We are not edging up to a mass extinction - marojejian
https://aeon.co/essays/we-are-not-edging-up-to-a-mass-extinction
======
treya
Not quite sure what the motivation of this article is here, because the author
(likely intentionally) dodges calling out that he's making a distinction
between the pure definition of extinct meaning no more individuals of a
species being left, and the more colloquial term referring to massive die-
offs. Just because total extinction of a species may asymptotically take
centuries doesn't mean there isn't catastrophic loss of life in the meantime.
So it seems, at best, he's being disingenuous.

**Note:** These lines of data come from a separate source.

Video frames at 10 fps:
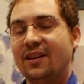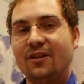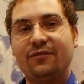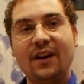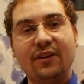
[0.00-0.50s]

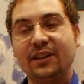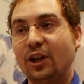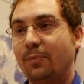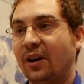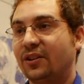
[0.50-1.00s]
Very
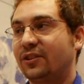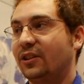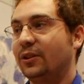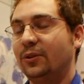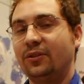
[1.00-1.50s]
little parts to
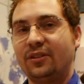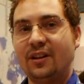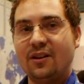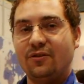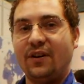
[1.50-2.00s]
lose,
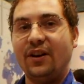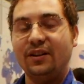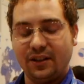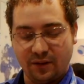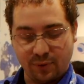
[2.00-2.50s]
very
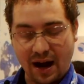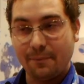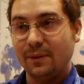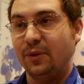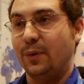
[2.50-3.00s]
little
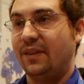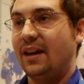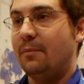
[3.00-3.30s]
problems with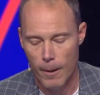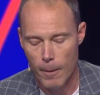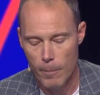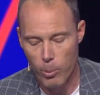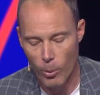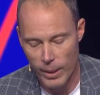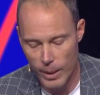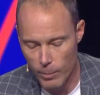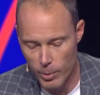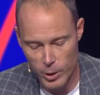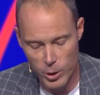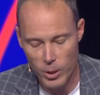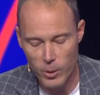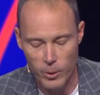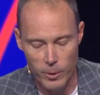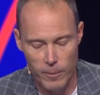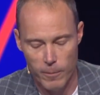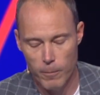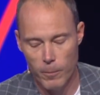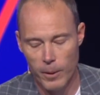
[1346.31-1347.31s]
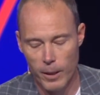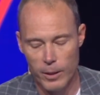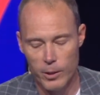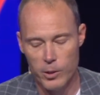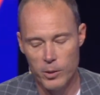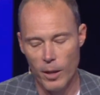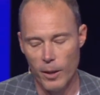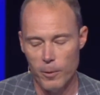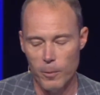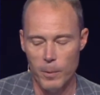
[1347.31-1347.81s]
Point number two, we're gonna
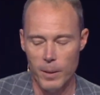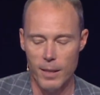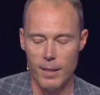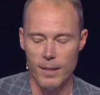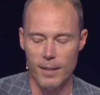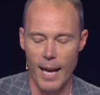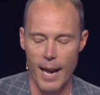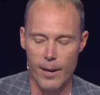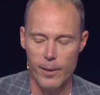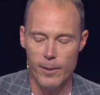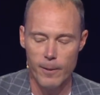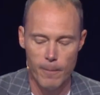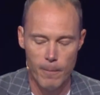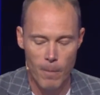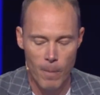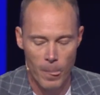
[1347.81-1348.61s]
start with the latter.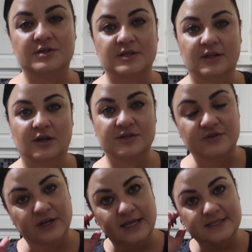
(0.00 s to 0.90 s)
So in the last
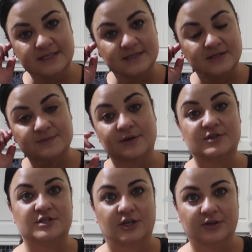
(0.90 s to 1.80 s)
few days since I
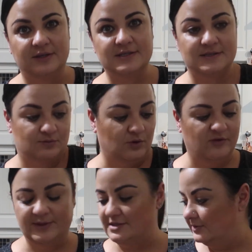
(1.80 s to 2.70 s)
spoke to you, that's what
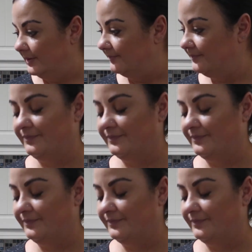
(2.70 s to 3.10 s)
I've been doing.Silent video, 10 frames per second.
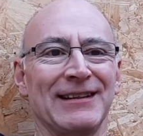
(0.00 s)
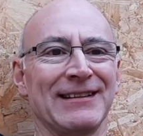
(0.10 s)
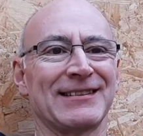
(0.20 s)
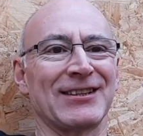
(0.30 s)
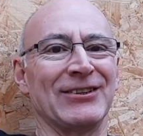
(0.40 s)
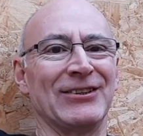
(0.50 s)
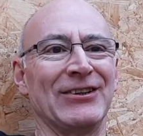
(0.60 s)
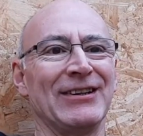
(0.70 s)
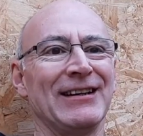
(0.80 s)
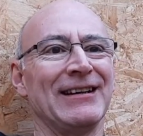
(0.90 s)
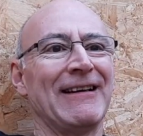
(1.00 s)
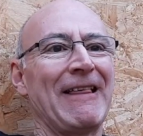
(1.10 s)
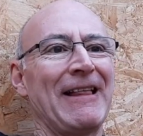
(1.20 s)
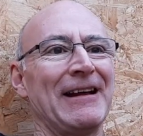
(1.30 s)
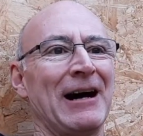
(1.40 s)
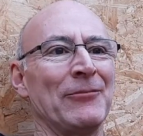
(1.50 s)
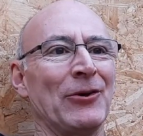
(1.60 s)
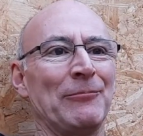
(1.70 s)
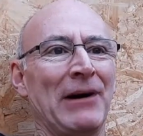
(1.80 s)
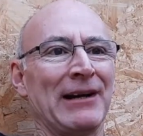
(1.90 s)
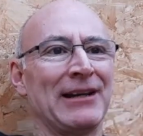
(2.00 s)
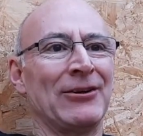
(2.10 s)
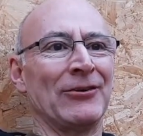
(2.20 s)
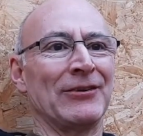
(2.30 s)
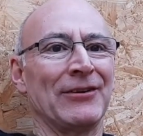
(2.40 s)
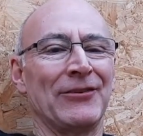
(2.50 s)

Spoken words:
So I'm not banking on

And for someone who should be intimately familiar with the subject, to call
climate change "the most serious problem" we're facing, this to me suggests he
either doesn't know what he's talking about, or he has other motivations here,
or he's just an idiot.

Widespread pollution of our groundwater, rainwater, oceans and air - in many
places now at toxic levels, collapse of ecosystems, massive habitat loss and
destruction, global depletion of resources, all will affect us to a greater
degree and sooner than climate change (to be fair, climate change will
exacerbate these other factors).

And on top of everything else, he's completely ignoring that the pace of many
of these trends are accelerating.

The fact that there is a tremendous diversity of life forms now, after the
planet having clearly suffered past extinction events, is just plain obvious
and makes much of what he says here about adaptation and evolution not very
interesting.

------
ncmncm
Not "edging up to" a mass extinction? No kidding, we are 10,000 years into
one, and going strong -- if not 45,000 years, or more, judging from the
experience of Australian megafauna.

We have not made a huge dent in the oceans yet, Steller's Sea Cow
notwithstanding -- and it's not -- but give us just a little more time. As its
acidity rises, it will get progressively harder for any species to produce a
shell. Who knows how many uncatalogged species of copepods will vanish,
unnamed?

To me the great mystery is how African megafauna continue to survive. Even the
elephant has not quite succumbed yet. The Wrangel Island mammoths fell to not
more than a few hundred Inuit ancestors, starting barely 4000 years ago, and
it was over in no time.

------
nhkssol
Does the issue not stem from the human obsession to measure, record and
categorize things? We aim to preserve the species that already exist because
we can observe them, so when a species faces extinction we care more about
that one observable event than we do the possibility for new species to evolve
and fill the gap in the ecosystem.

------
marojejian
I don't think I want to support this perspective... but it is novel, and seems
to have some interesting data related to it.